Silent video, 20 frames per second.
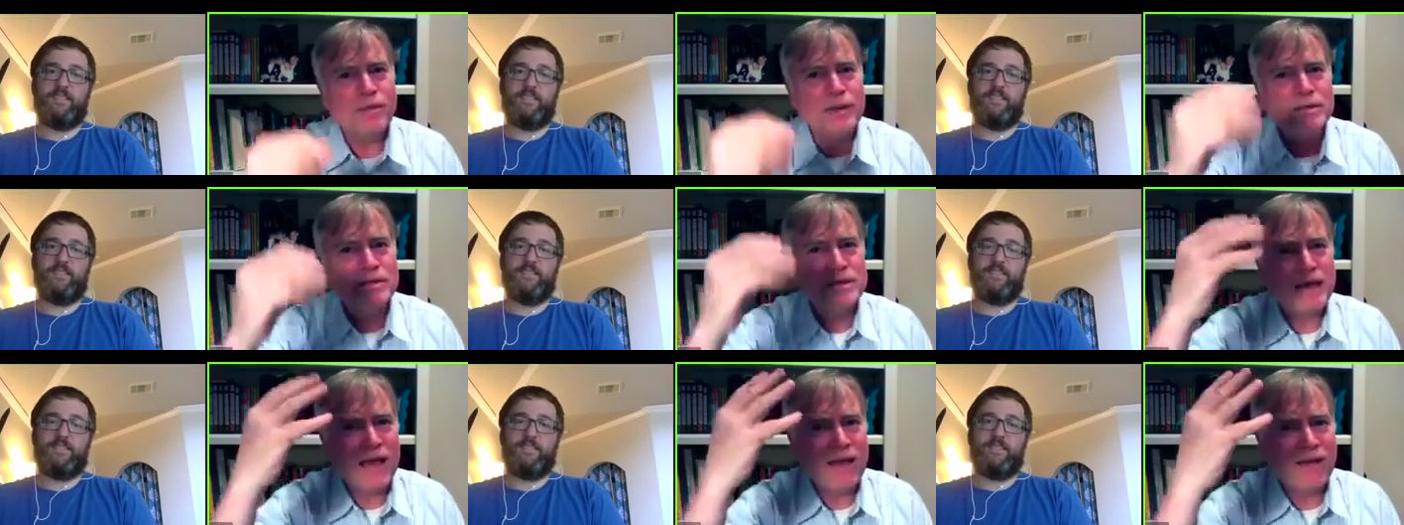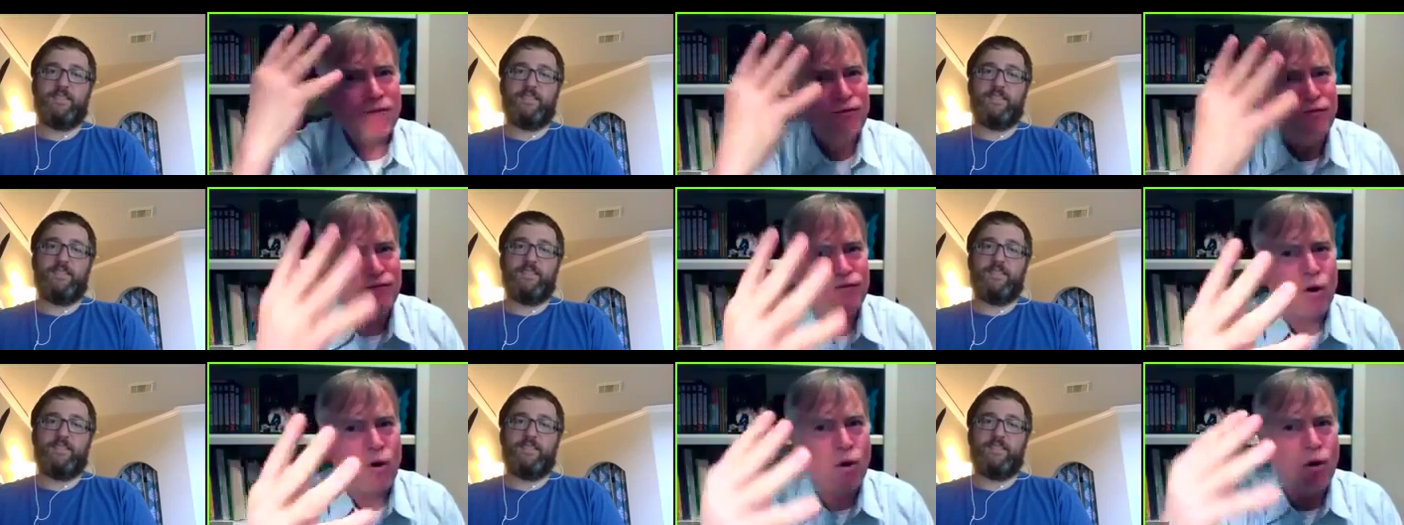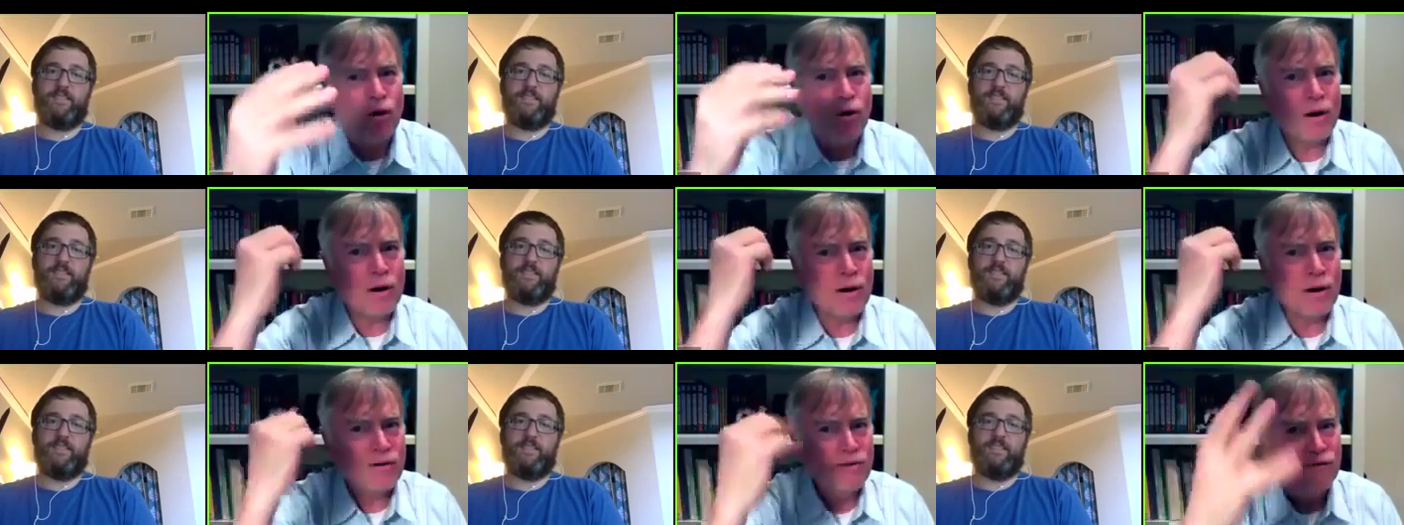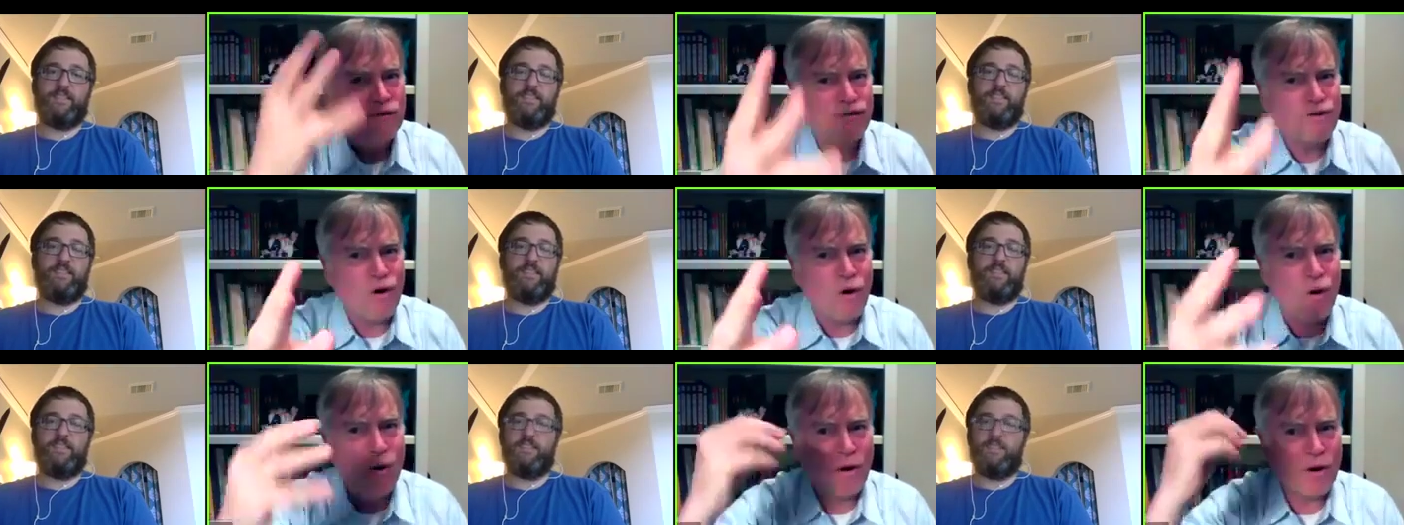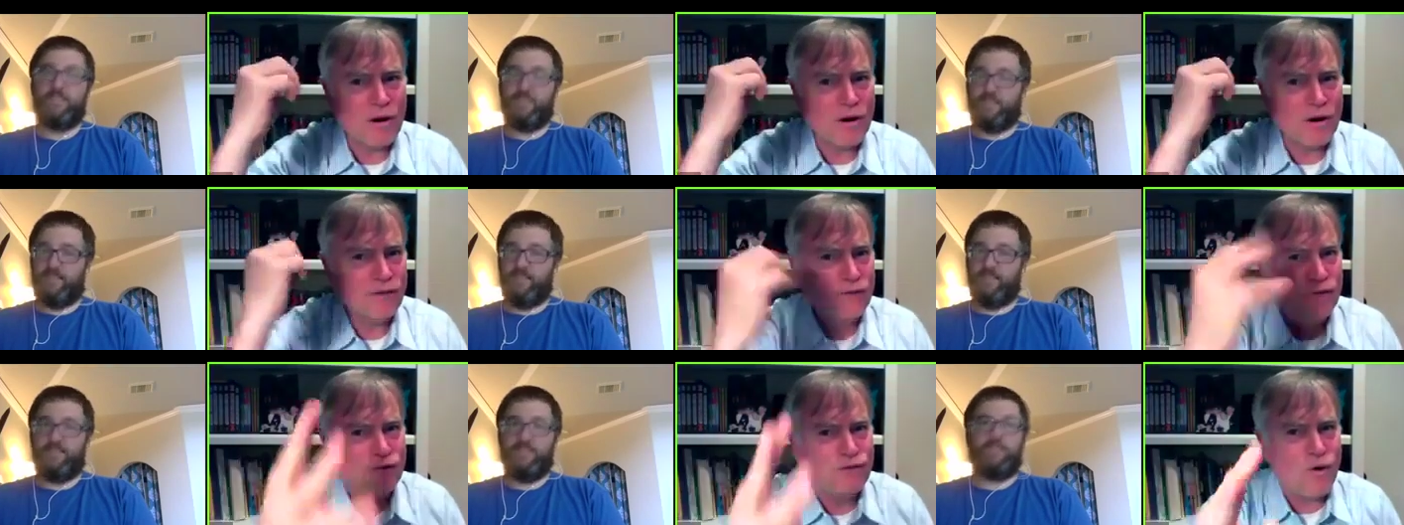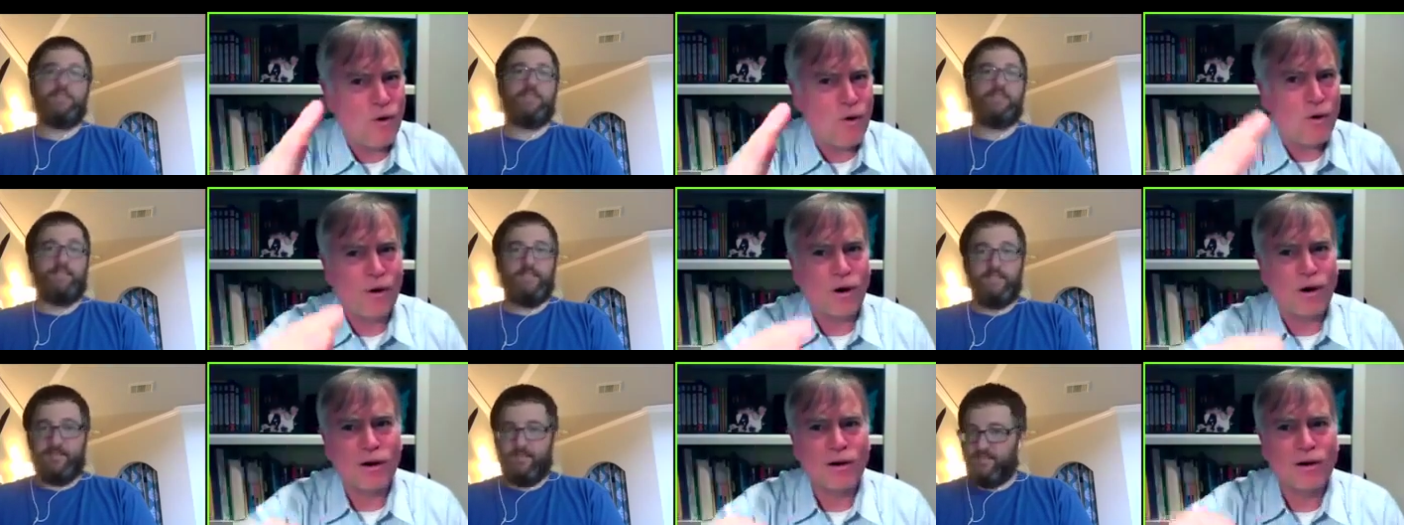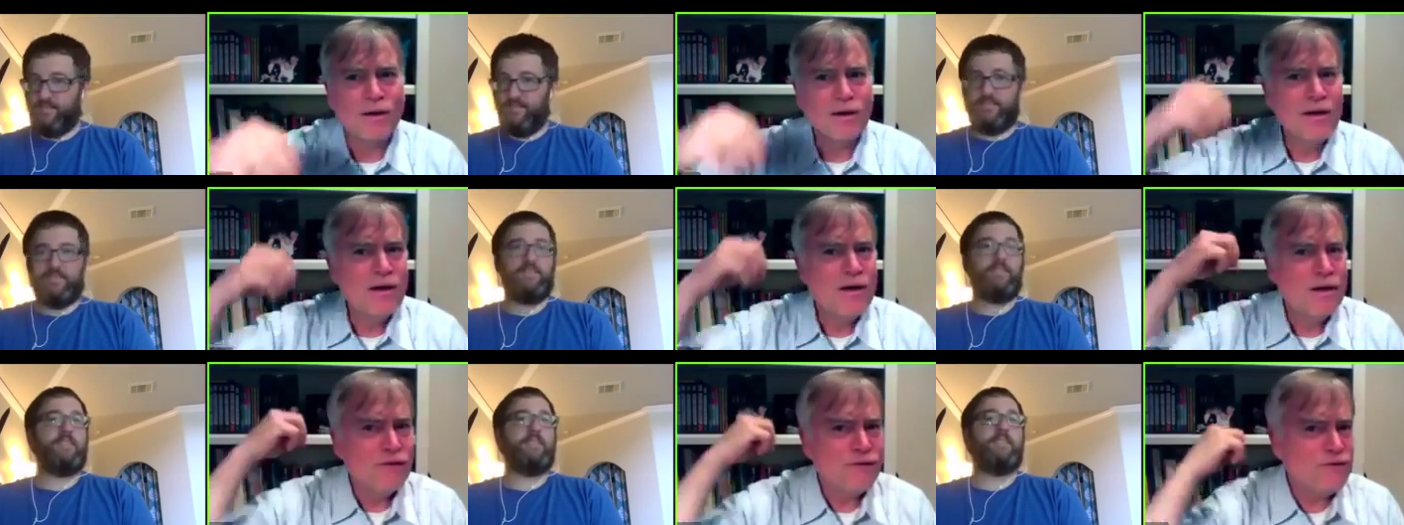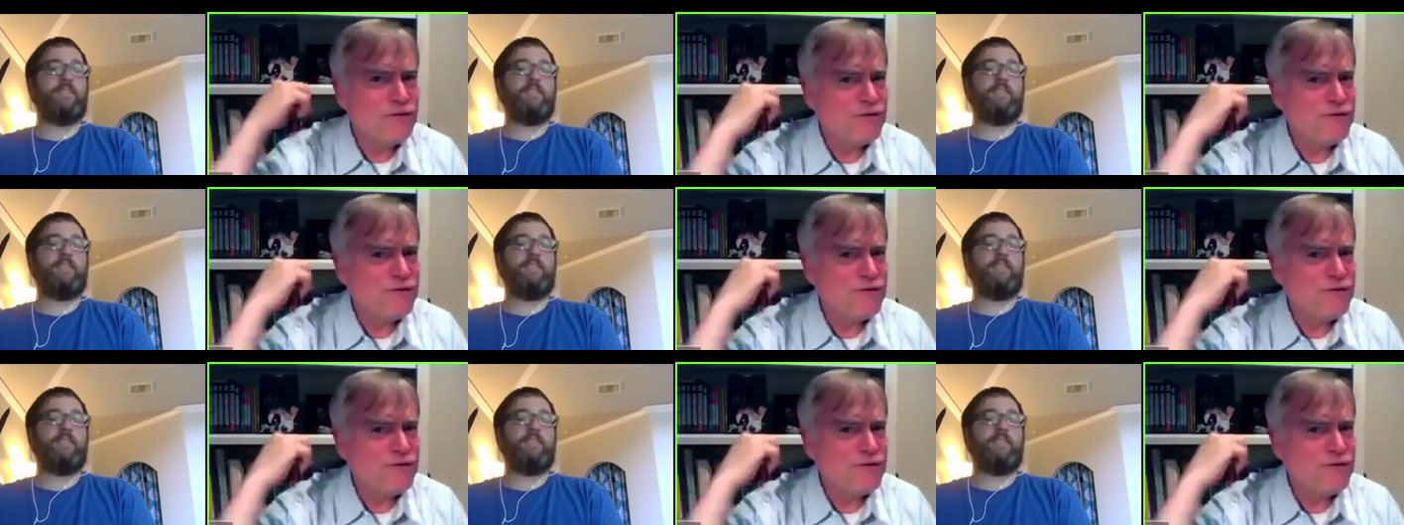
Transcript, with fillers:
Speaker 1: I've been saying four, four, four,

┄┄┄┄┄┄┄┄┄┄

[AIM OF THE TASK] Give the data again exactly as it appears, but without any images.

[TASK ANSWER]
Silent video, 20 frames per second.
Transcript, with fillers:
Speaker 1: I've been saying four, four, four,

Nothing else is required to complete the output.